▸ **YOUR TASK**
Output each of the entries exactly, skipping every picture they contain.

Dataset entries
┄┄┄┄┄┄
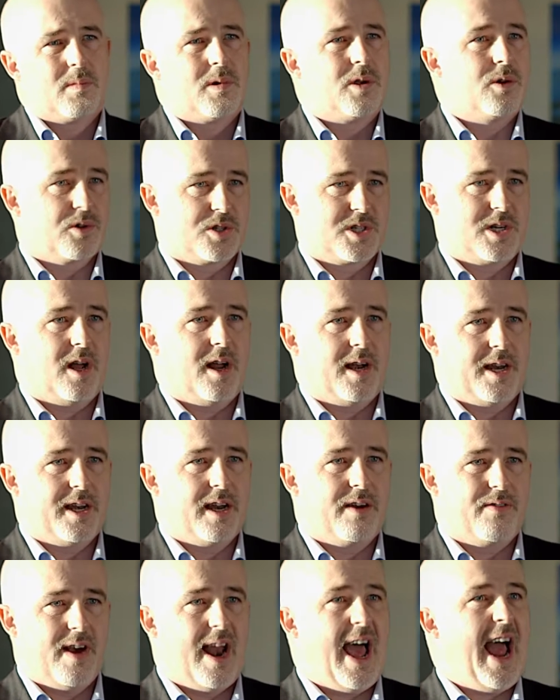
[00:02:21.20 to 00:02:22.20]
you're slightly
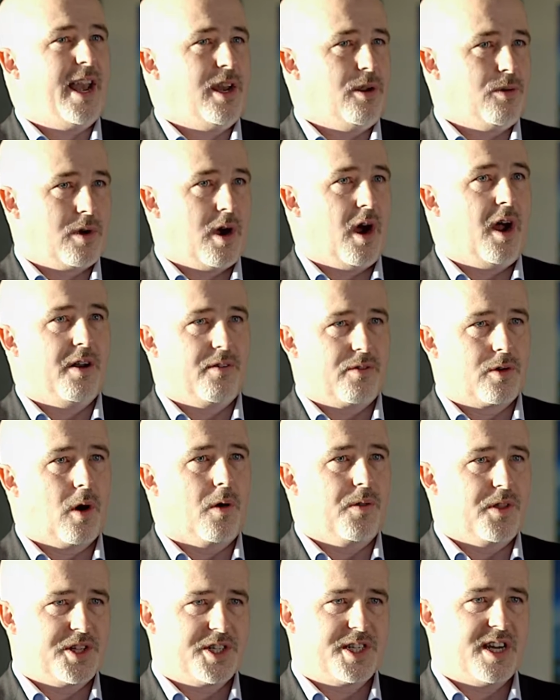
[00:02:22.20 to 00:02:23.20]
different, and you kind of
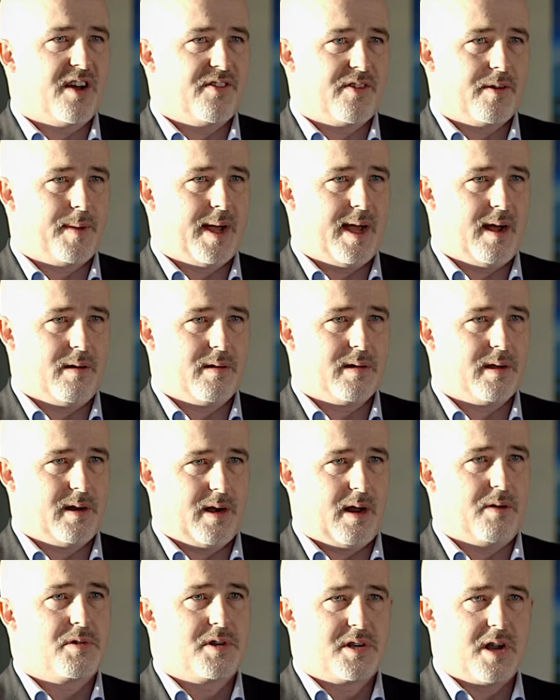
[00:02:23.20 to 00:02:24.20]
got the stuff about, you
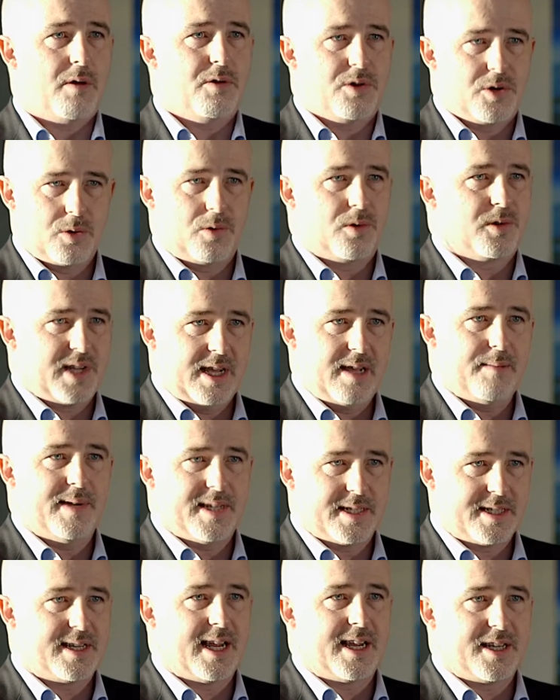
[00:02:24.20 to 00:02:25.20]
know, don't talk to him,
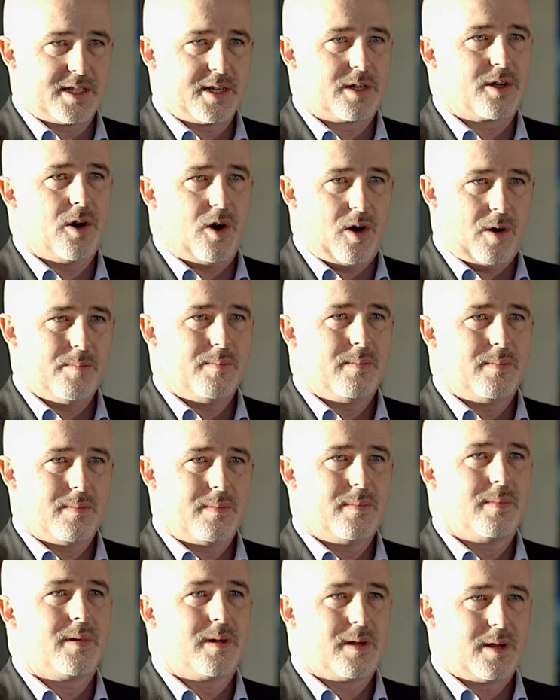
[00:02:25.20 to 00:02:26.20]
his dad's a cop,
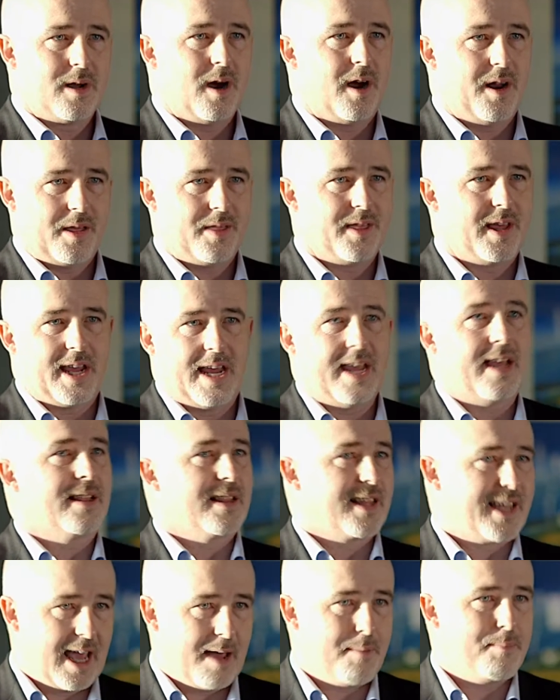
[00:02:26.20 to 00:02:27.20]
kind of thing,
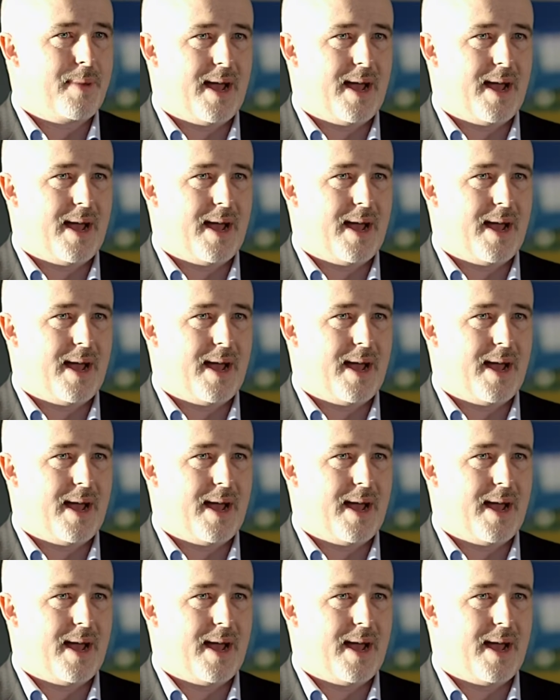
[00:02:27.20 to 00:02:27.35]
it'll get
┄┄┄┄┄┄
▸ **ANSWER SPACE**
[00:02:21.20 to 00:02:22.20]
you're slightly
[00:02:22.20 to 00:02:23.20]
different, and you kind of
[00:02:23.20 to 00:02:24.20]
got the stuff about, you
[00:02:24.20 to 00:02:25.20]
know, don't talk to him,
[00:02:25.20 to 00:02:26.20]
his dad's a cop,
[00:02:26.20 to 00:02:27.20]
kind of thing,
[00:02:27.20 to 00:02:27.35]
it'll get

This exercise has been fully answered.